Puppies are a little more complex than kittens, and you’re more likely to adopt an intact puppy than an intact kitten, so it’s more likely you’ll have to make a choice.
The first concern, again, has to do with unwanted reproduction. If you do not have good control over your puppy, or solid fencing to keep her in and the neighborhood boys out, then by all means, spay sooner rather than later. If that is not a concern for you, then there are more nuanced considerations.
There are health concerns both with staying intact, and with getting spayed. Spayed dogs are at risk for hormone dependent incontinence (usually later in life), and when they are spayed before maturity their growth plates on their bones take longer to close. This means slightly longer bones and slightly altered joint angles compared to what your dog’s genetics call for. This may be a contributing factor to the problems we see now with ruptured cruciate ligaments.
There is also some early research in male golden retrievers that suggests they may be less at risk for certain types of cancer, such as bone cancer or splenic cancer, if they stay intact.
However, in females, what we are weighing these things against are very real and relatively common health risks. Female dogs can suffer from two hormone related conditions: Breast cancer and pyometra.
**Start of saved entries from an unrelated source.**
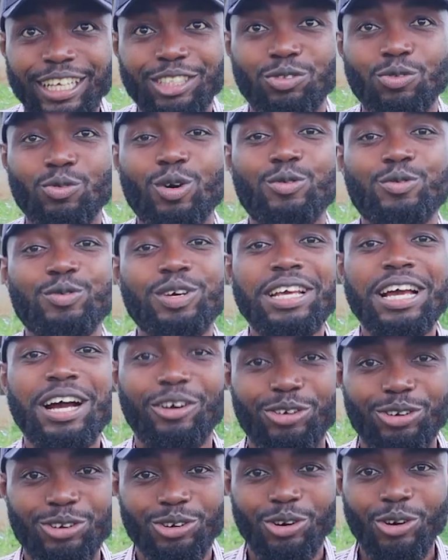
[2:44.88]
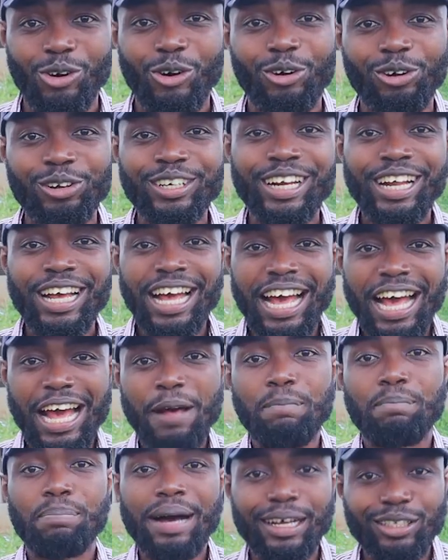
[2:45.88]
is what we are going to own
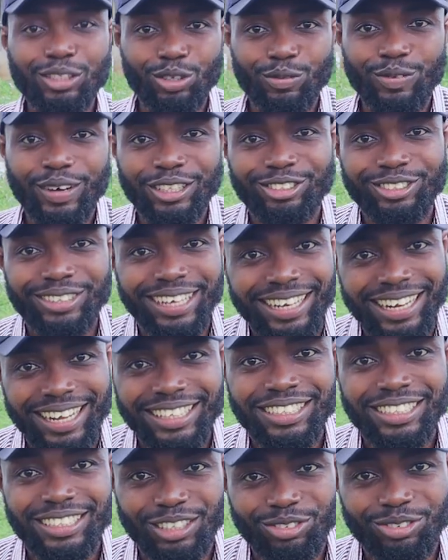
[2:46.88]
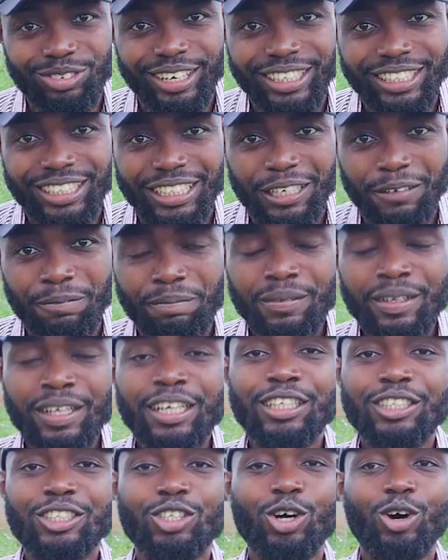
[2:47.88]
and pass over to the next generation.
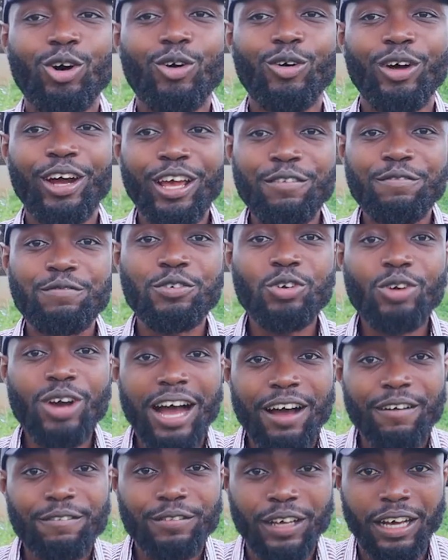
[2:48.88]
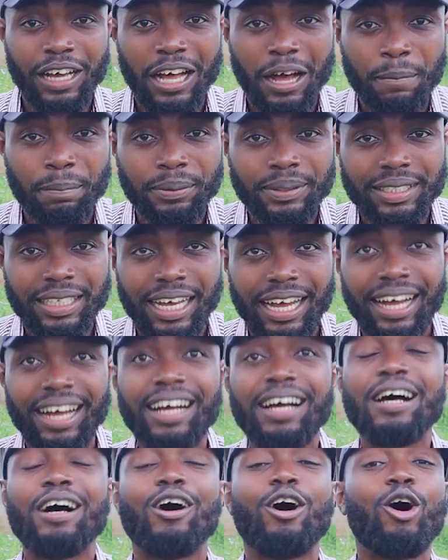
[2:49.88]
So if you have the capital,
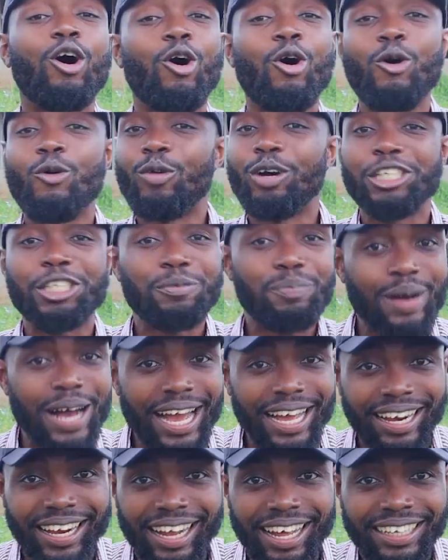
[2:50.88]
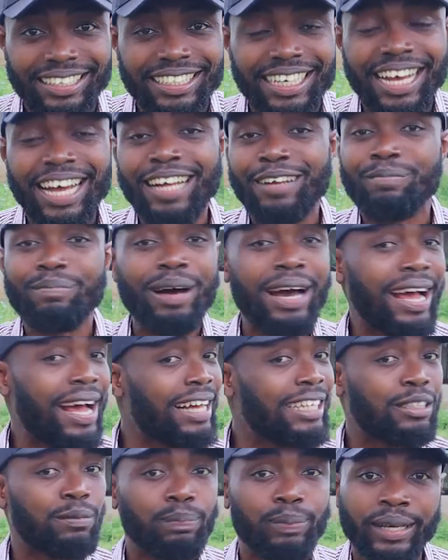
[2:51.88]
always buy land and buy
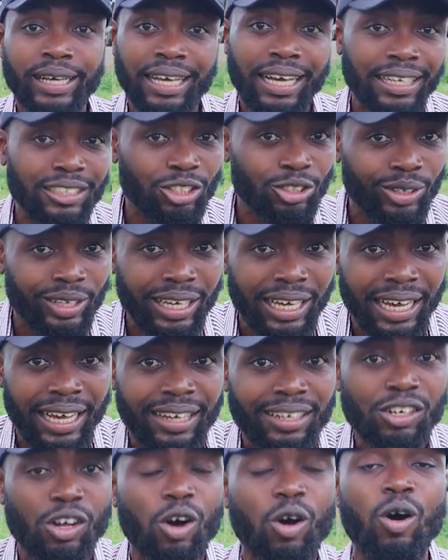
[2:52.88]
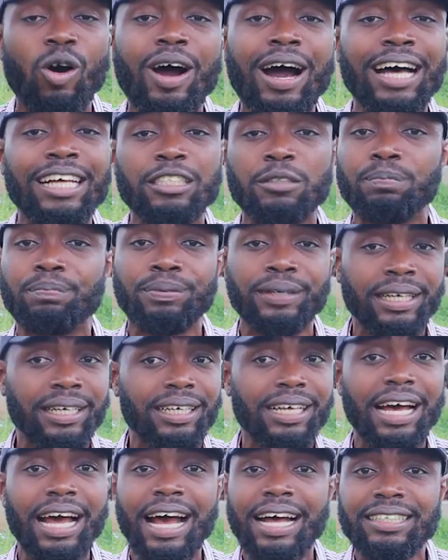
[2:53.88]
as big as you can or as
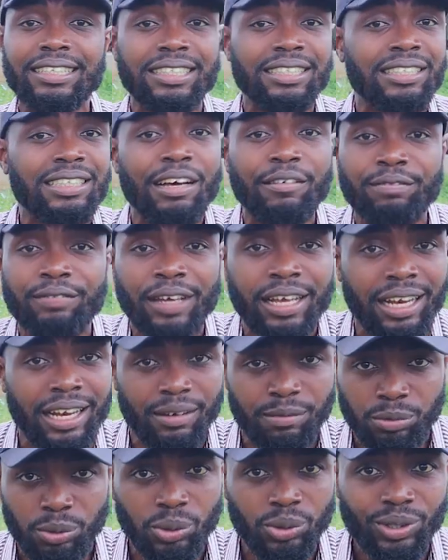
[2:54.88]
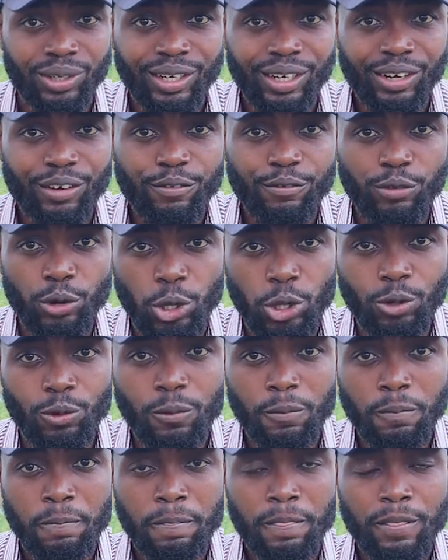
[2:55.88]
big as is available for
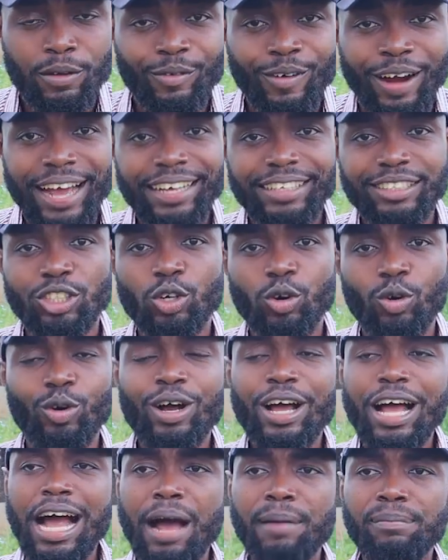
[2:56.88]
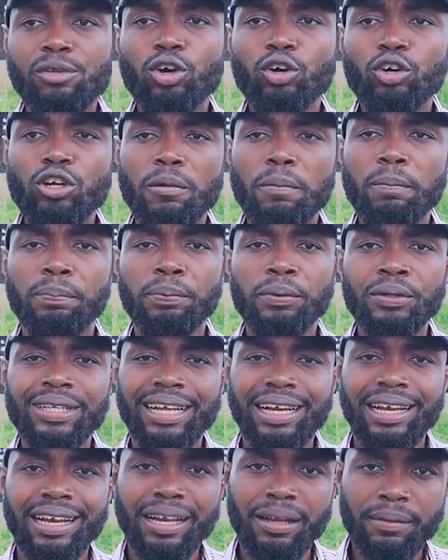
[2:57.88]
you, right? So I'm not going to put
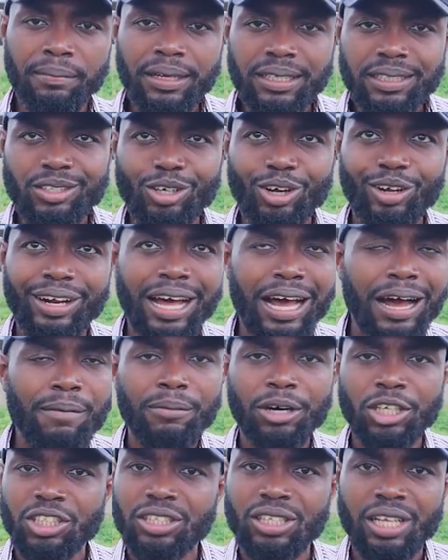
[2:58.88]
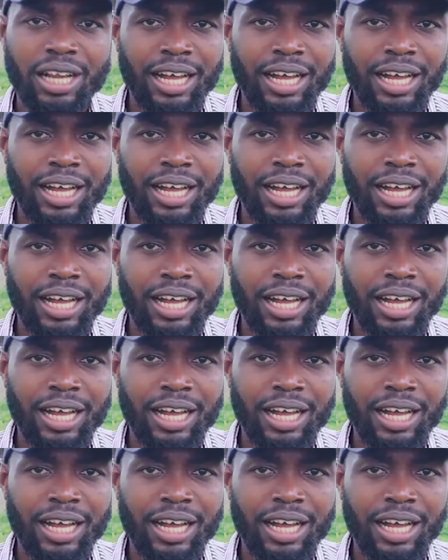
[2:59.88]
a limit on how much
Breast cancer in dogs is generally less aggressive than that in cats and usually a little more easily dealt with, however that doesn’t mean we want to see it! Like in cats, total exposure to hormones and age of the pet at spay matter. A large study done in Norway indicated that the risk of breast cancer only increased slightly between 0 and 18 months, but after that it went up progressively. Practically this means that a puppy spayed at 12-24 months has only a slightly increased risk of breast cancer, but a dog spayed at 5 years has a significantly increased risk.
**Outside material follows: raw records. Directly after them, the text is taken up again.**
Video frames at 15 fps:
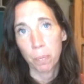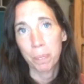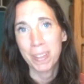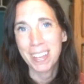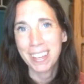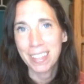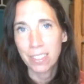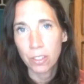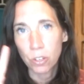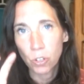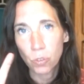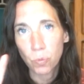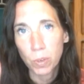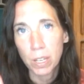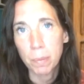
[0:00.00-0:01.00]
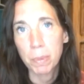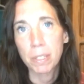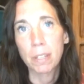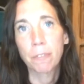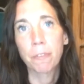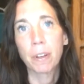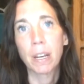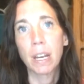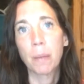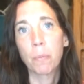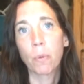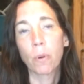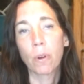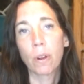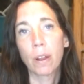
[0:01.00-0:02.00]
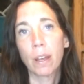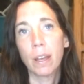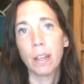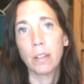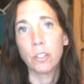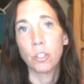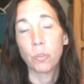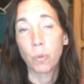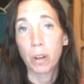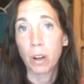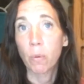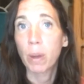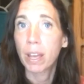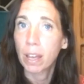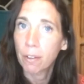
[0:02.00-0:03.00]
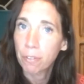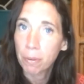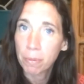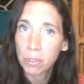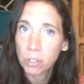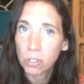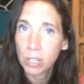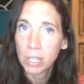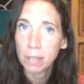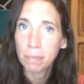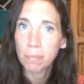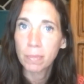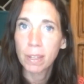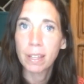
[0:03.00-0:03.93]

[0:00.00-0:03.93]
Being in the dream isn't fun anymore. And you want to wake up from the dream.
Pyometra is a form of infectious, or even sterile, discharge in the uterus. This condition is an emergency and can cause your furkid to become very ill. In cases of pyometra the usual treatment is emergency spay, which is much more risky and complicated than a routine spay. This is a hormone dependent condition and does not occur in dogs who have had their ovaries removed. I have not often seen this in younger dogs, but it is always a possibility. It does occur in dogs who have ovaries but a removed uterus as we can’t take the entire uterus out, this is called a stump pyometra.
If not caught early pyometra can cause a serious enough illness to result in death, and it many times progresses very rapidly.
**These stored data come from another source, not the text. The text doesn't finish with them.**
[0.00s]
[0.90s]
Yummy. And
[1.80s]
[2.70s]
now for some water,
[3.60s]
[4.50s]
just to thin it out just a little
The other major health concerns in female dogs addressed by spaying are ovarian cancer (no ovaries, no ovarian cancer) and uterine cancer. A small portion of the uterus remains after spaying, but we reduce the risk by reducing the amount of tissue and the hormones in the system.
Bottom line with all things considered, my general recommendation for a health puppy in a controlled environment is to wait to spay at least until they reach skeletal maturity (anywhere from 10 months in a small dog to 18-24 months in large to giant breed dogs), but at that point I do sometimeS recommend spaying primarily in order to prevent breast cancer and pyometra as well as preventing pregnancy.
We all have different risk tolerances, however, and I have had some clients that chose to spay before the first heat cycle in order to minimize the risk of breast cancer as much as they could, and other clients who have chosen not to spay. I don’t recommend early spaying, but not spaying can be very successful with careful health monitoring and the understanding that emergency surgery (potentially with more complications than a routine spay) would be required in the event of a pyometra, this is possible. I do recommend these clients keep a careful watch on the mammary chains for any signs of lumps, and if their dog is even a little sick we investigate for pyometra.